The research, supported by the U.S. Army Combat Capabilities Development Command’s Army Research Laboratory’s Cybersecurity Collaborative Research Alliance, the National Science Foundation, Siemens, Google and JP Morgan Chase, also has the potential to help create realistic training testbeds for network security engineers without exposing sensitive real data, researchers claims.
Army researchers used findings from Carnegie Mellon University and IBM studies that explored if and how generative adversarial networks (GANs) can be used to incentivize data sharing in privacy-sensitive settings by enabling a generic framework for sharing synthetic datasets with minimal expert knowledge.
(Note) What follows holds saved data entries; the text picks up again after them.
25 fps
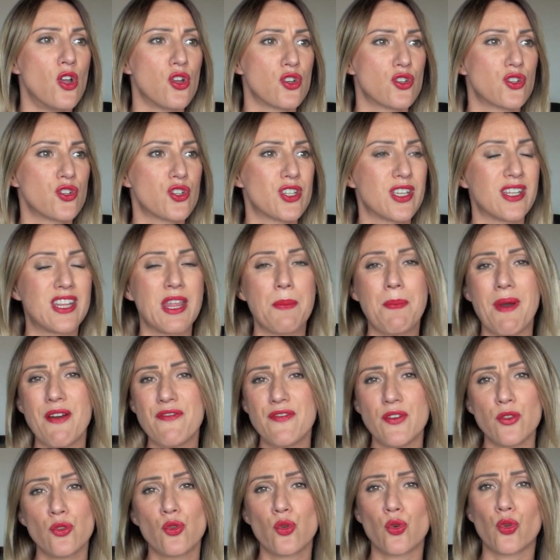j'étais pas
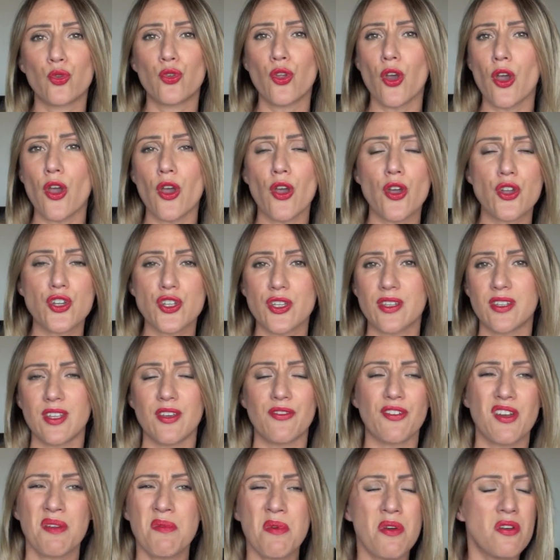fan de l'odeur,
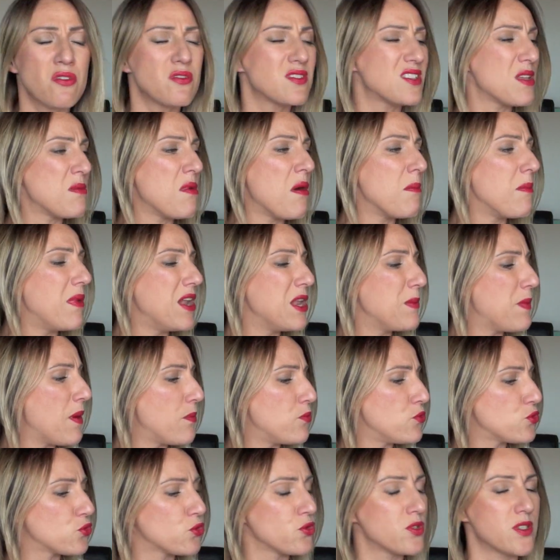j'étais vraiment, ça m'emballait pas
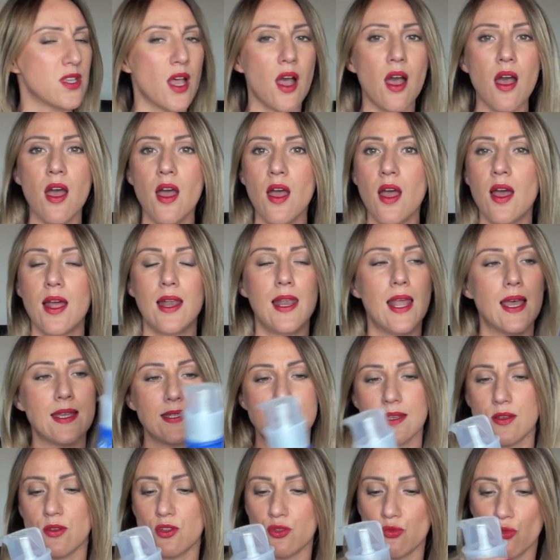plus que ça. Là,
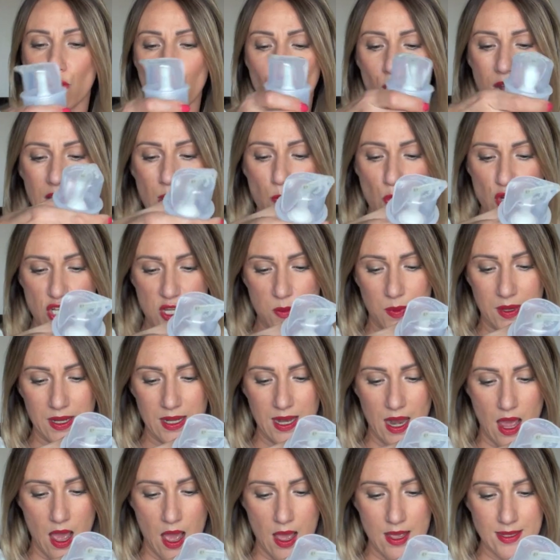donc là, moi j'ai
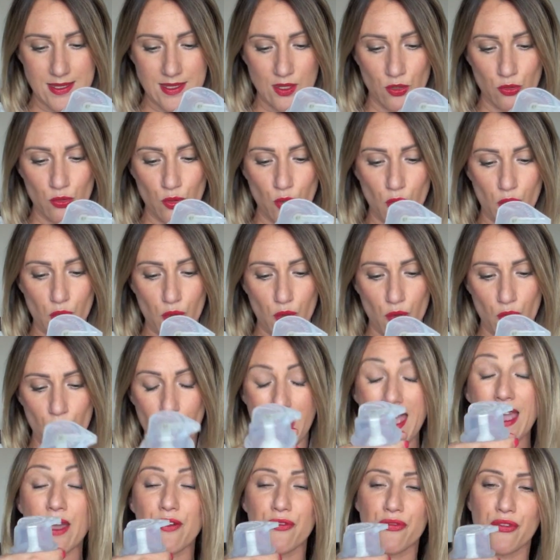pris la senteur euh,
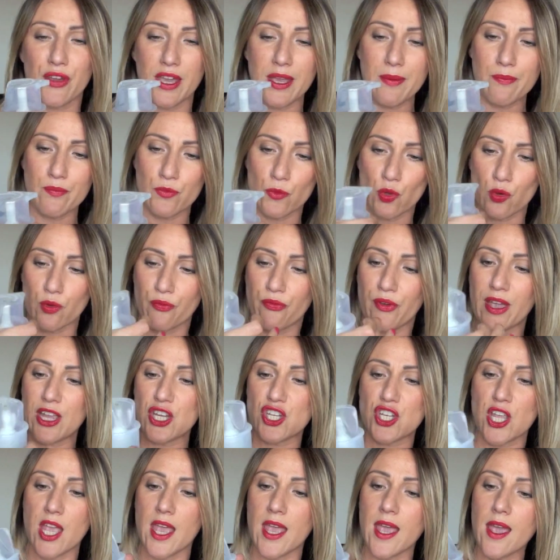air frais, donc
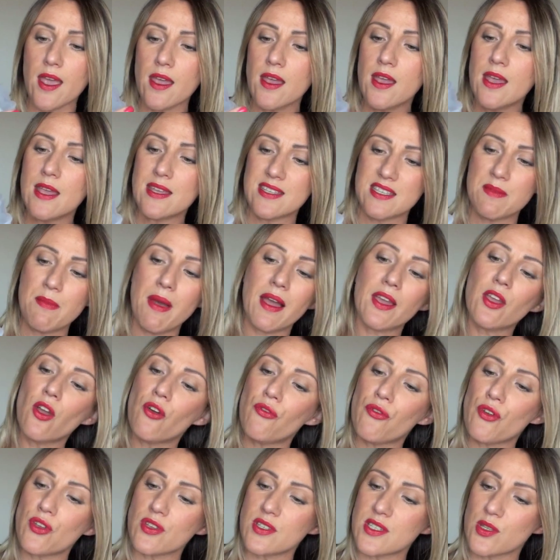fraîche air. C'est marqué
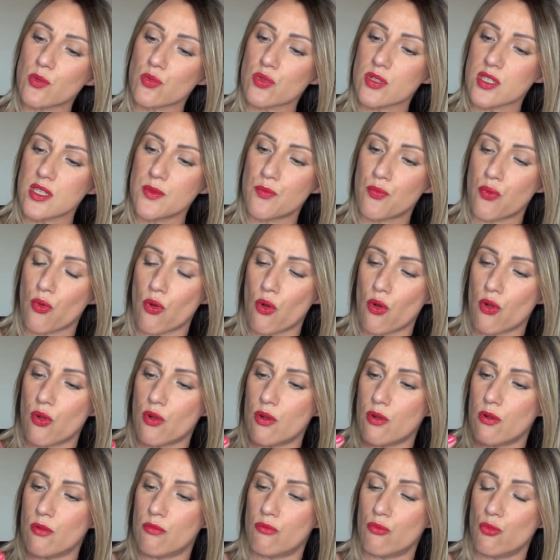en français aussi pour
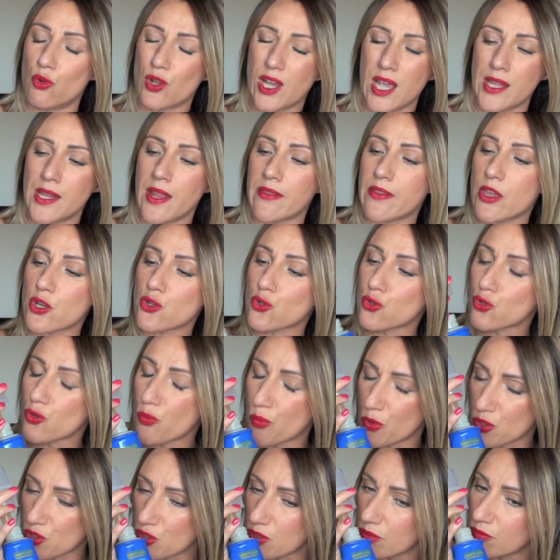euh, le Canada, je
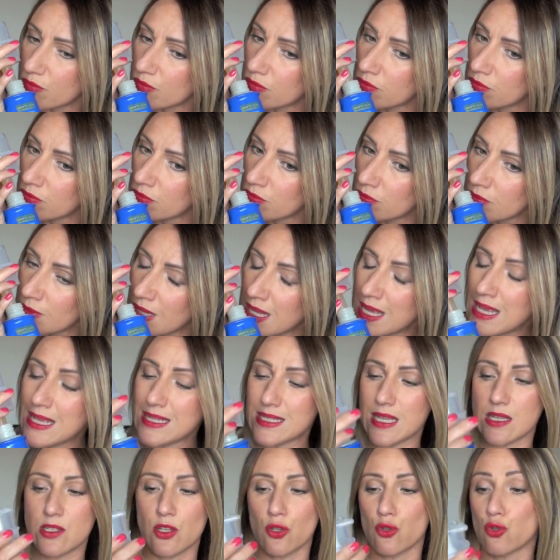suppose.
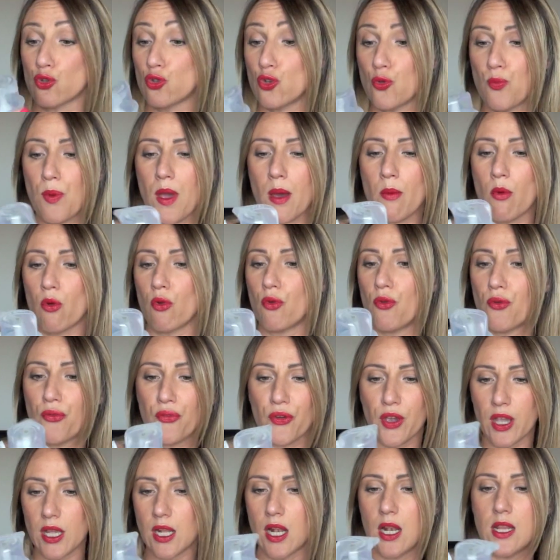Ça sent super bon le
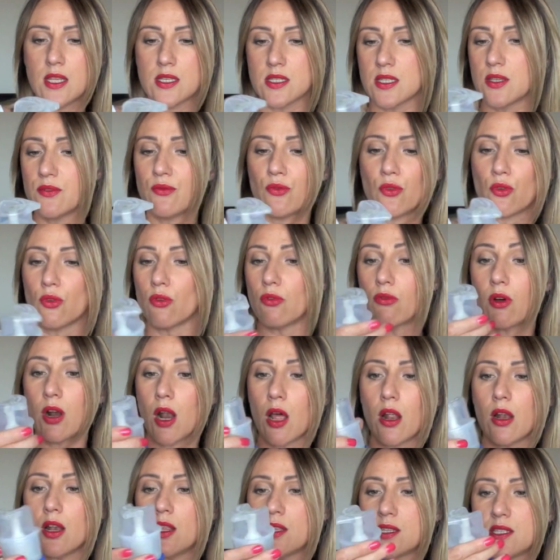frais, la lessive, euh,
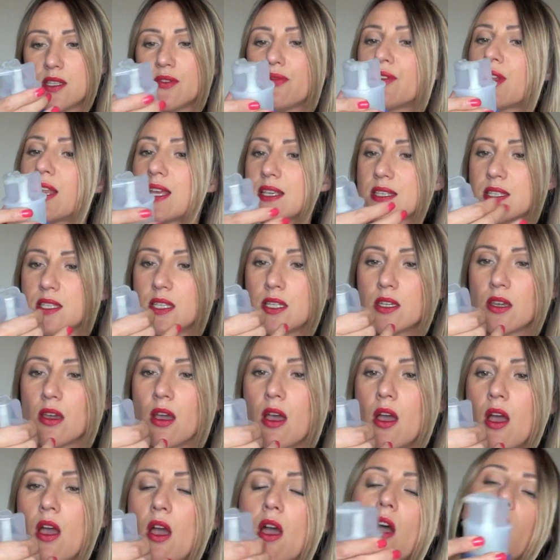voilà, la lessive classique.
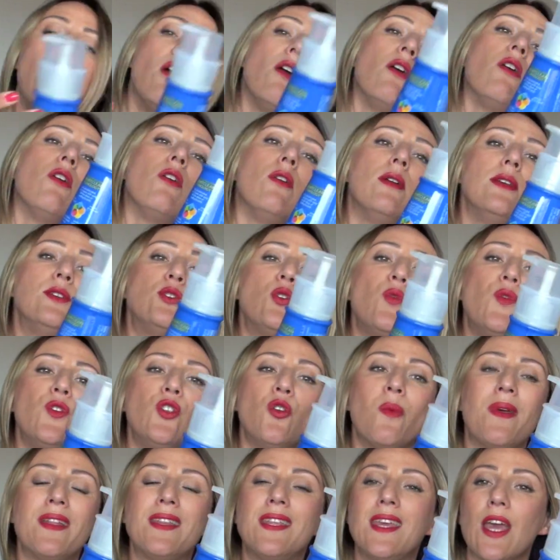il
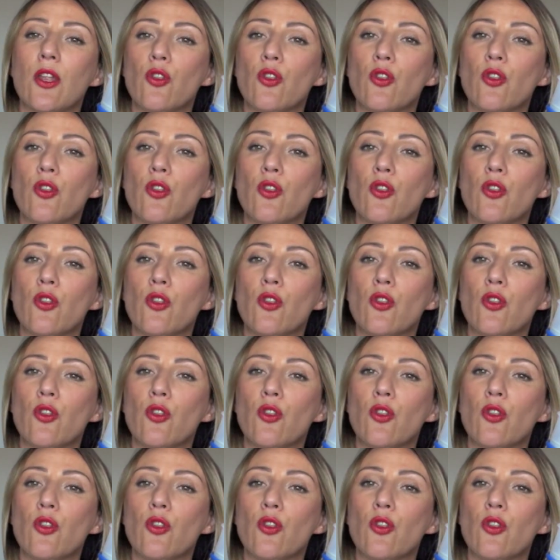suffit de mettre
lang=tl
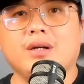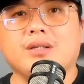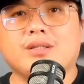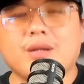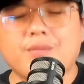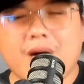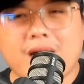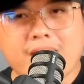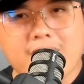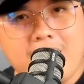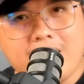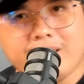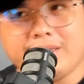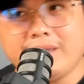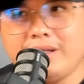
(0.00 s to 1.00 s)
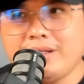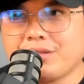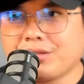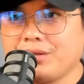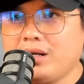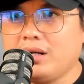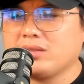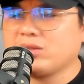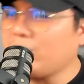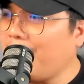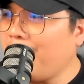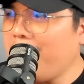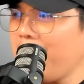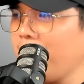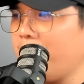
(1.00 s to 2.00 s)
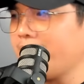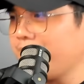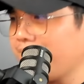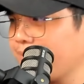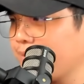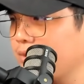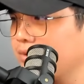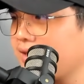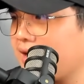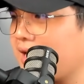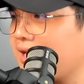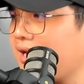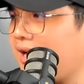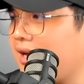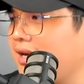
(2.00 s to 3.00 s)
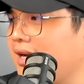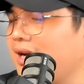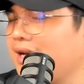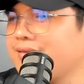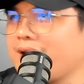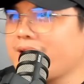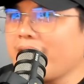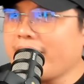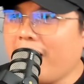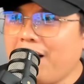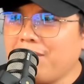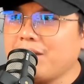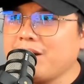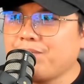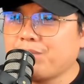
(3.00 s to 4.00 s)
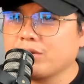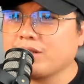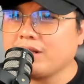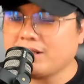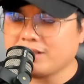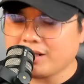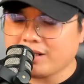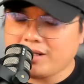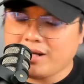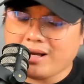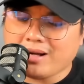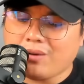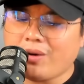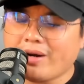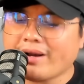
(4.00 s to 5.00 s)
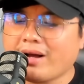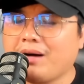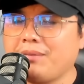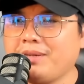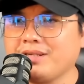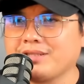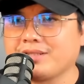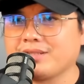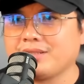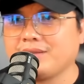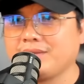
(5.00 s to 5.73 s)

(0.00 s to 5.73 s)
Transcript: sa mga raket ng Israel. So kawawa naman po talaga. Nadadamay po sila sa ginagawa ng Hamas.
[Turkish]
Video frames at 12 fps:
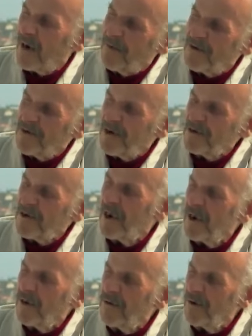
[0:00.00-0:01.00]
kaba şak
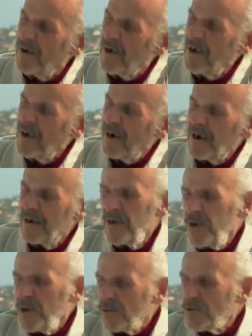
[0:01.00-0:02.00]
şak ekliyor. Hani
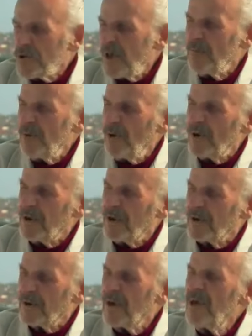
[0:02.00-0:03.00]
iyi kuşlar böyle
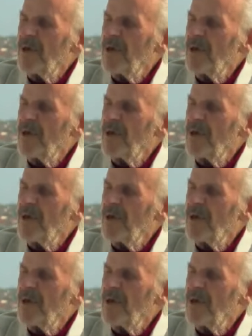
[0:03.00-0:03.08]
terdi.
The researchers developed a tool called DoppelGANger, which models time series data and evaluates it on networking- and systems-relevant datasets. As a specific target, the focus of this research is on time series datasets with metadata.
With DoppelGANger, the researchers demonstrated that across diverse real-world datasets and use cases, DoppelGANger achieves up to 43% better fidelity than state-of-the-art baseline models. According to researchers, DoppelGANger can be used to share data between divisions of an organization that are not able to directly share information due to privacy or security restrictions.